*** Opening Dataset entries ***
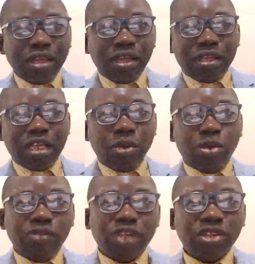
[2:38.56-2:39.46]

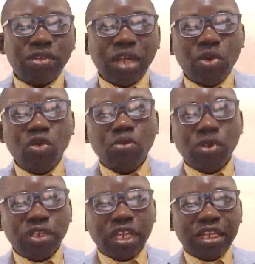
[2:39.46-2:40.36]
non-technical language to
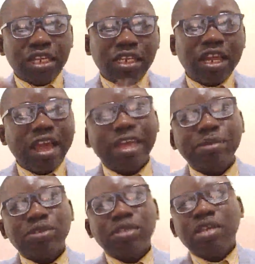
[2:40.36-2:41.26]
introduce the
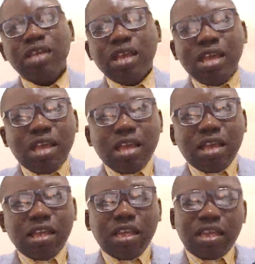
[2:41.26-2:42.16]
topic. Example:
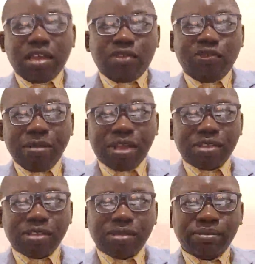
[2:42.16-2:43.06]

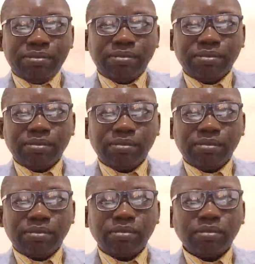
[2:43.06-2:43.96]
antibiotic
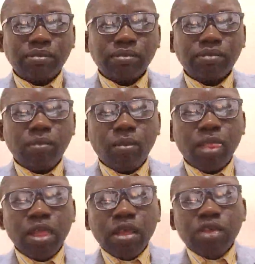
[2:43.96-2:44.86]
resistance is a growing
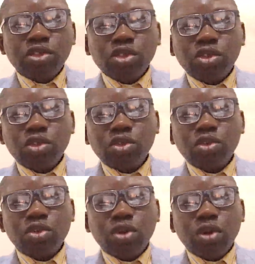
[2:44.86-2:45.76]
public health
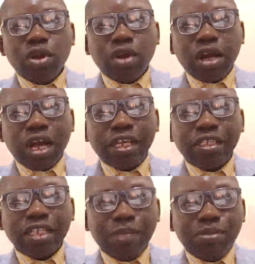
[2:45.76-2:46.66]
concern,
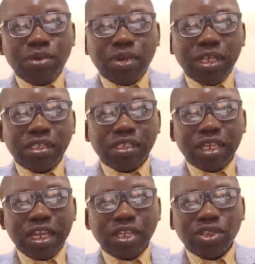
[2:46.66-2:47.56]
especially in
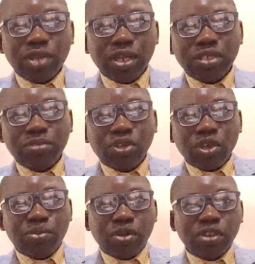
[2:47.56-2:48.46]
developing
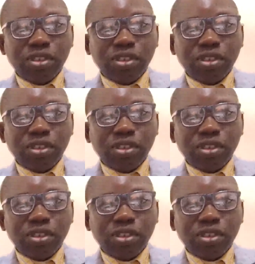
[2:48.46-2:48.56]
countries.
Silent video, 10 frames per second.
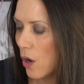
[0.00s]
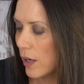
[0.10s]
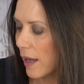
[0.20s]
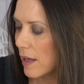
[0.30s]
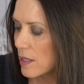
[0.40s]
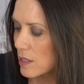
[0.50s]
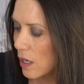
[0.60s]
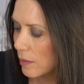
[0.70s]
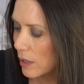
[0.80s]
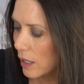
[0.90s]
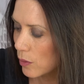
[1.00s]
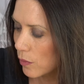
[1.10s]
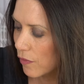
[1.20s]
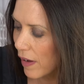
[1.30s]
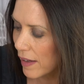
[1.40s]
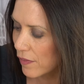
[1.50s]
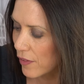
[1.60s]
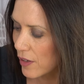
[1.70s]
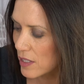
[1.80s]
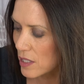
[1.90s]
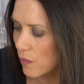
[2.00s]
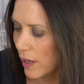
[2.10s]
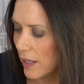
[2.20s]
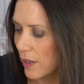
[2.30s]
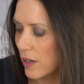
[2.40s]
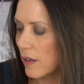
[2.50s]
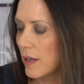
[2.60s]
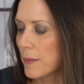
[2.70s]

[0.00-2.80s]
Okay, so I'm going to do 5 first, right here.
*** Closing Dataset entries ***
* **What you are asked to do**: Drop the images; return the entries above exactly as they appear.

* **Expected answer**:
[2:38.56-2:39.46]

[2:39.46-2:40.36]
non-technical language to
[2:40.36-2:41.26]
introduce the
[2:41.26-2:42.16]
topic. Example:
[2:42.16-2:43.06]

[2:43.06-2:43.96]
antibiotic
[2:43.96-2:44.86]
resistance is a growing
[2:44.86-2:45.76]
public health
[2:45.76-2:46.66]
concern,
[2:46.66-2:47.56]
especially in
[2:47.56-2:48.46]
developing
[2:48.46-2:48.56]
countries.
Silent video, 10 frames per second.
[0.00s]
[0.10s]
[0.20s]
[0.30s]
[0.40s]
[0.50s]
[0.60s]
[0.70s]
[0.80s]
[0.90s]
[1.00s]
[1.10s]
[1.20s]
[1.30s]
[1.40s]
[1.50s]
[1.60s]
[1.70s]
[1.80s]
[1.90s]
[2.00s]
[2.10s]
[2.20s]
[2.30s]
[2.40s]
[2.50s]
[2.60s]
[2.70s]

[0.00-2.80s]
Okay, so I'm going to do 5 first, right here.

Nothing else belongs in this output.